Some leaves I allow to stay where they fall, but some areas directly under trees get too many. I usually thin some of those leaves and move to other areas. Yes, they do protect insects over winter, not all of them good: I have to keep the leaves from collecting against the fence in the back part of my garden because I go through a tick outbreak in that area in the spring.
Thanks for this Elizabeth. One hopes that amongst all the memes, a few gardeners will stumble upon this post and find your POV — and that of thoughtful comments — compelling enough to make them take a second look at their own practices. Very little hope for the ideologues. Reductionist memes are one of the juiciest evils of the 21cen. – MW
Unless, Marianne, the gardeners are the kind you wrote about a while back who won’t read anything more than 400 (?) words or whatever insanely small number it was. I think sometimes people respond to posts to continue controversy and to be “in your face”. It’s sad that it has to be about gardens too. Gardens should be one place for people to be peaceful, creative and positive.
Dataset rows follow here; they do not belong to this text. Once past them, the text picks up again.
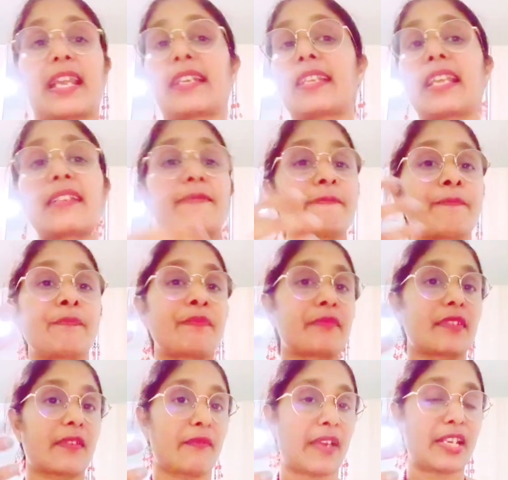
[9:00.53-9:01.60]
And then
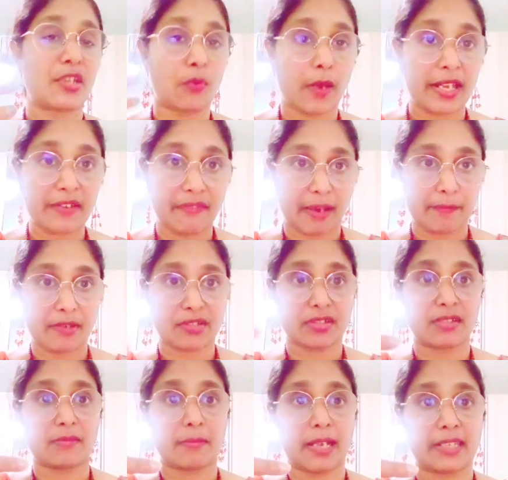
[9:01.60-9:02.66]
when you are a
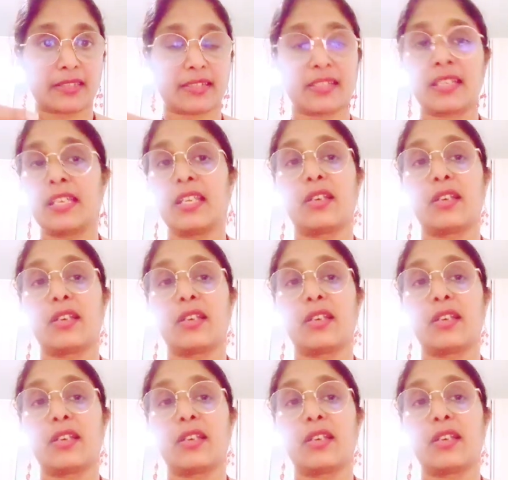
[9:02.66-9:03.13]
vibrational match,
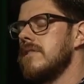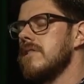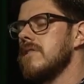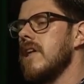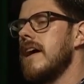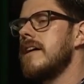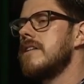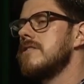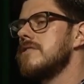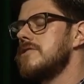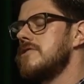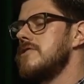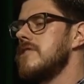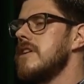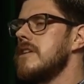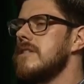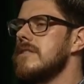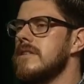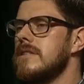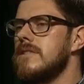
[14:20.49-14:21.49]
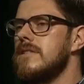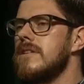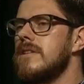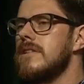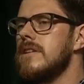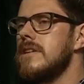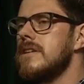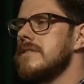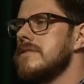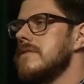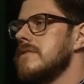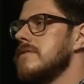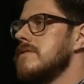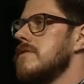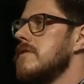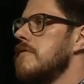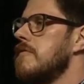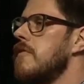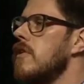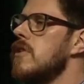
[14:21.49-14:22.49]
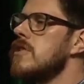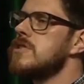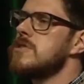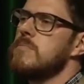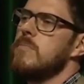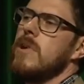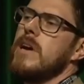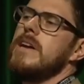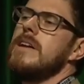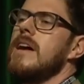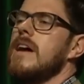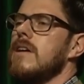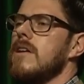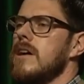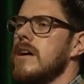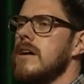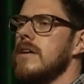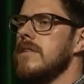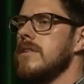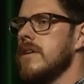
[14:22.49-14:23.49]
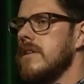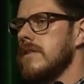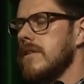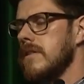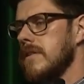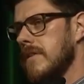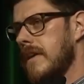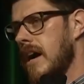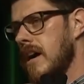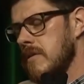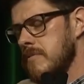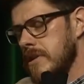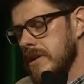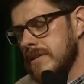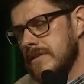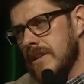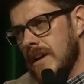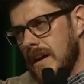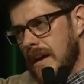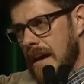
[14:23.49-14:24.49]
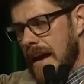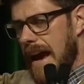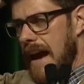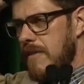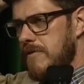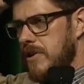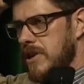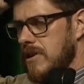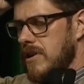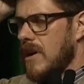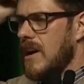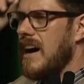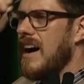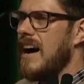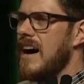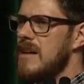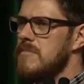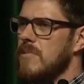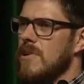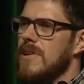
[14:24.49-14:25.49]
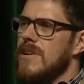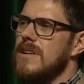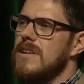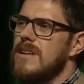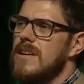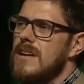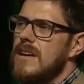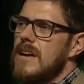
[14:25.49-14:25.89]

The lateral geniculate nucleus is the first brain area in the thalamus after your eyeball.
I thought your walkway was fine, Elizabeth but I can understand the need to clean up those heavy piles of leaves. Seeing both sides or even several sides takes more effort than simply blasting someone who doesn’t do or say what you do. Keep gardening in whatever way keeps you sane. As long as it’s the way I garden…tee-hee.
I have tried both approaches-but I have 14 oaks in the yard that hold a lot of leaves almost through the entire winter-so fall clean up is necessary-the hangers on inevitably end up collecting around shrubs and perennials I’ve left standing. The others get shredded and bagged and mixed with manure (someone donated 3 tons of composted horse manure this year-oh joy!) hopefully to make good mulch for next year.
Leaving the leaves made spring start up a night made and I wasn’t too popular with the neighbors either. So I’m for finding the balance-I’m not too tidy-but I do gather a lot up.
The amount of leaves that are left in my garden over each winter depend on a combination of (a) my general health status in late autumn, (b) the weather pattern, and (c) whether there are things I’d rather spend my time on, on any given December day. I do always make sure that no leaves collect anywhere near the foundation of the house, however… even if it’s just to blow them out into the middle of the lawn or (yes, I will say it) the street. That said, I live in hope that my neighbor will someday decide to remove more of his **** oaks, because the prevailing winds mean that much of their leaves end up in my yard and gutters. That said, whatever leaves are still here on January 1st can stay where they are until April.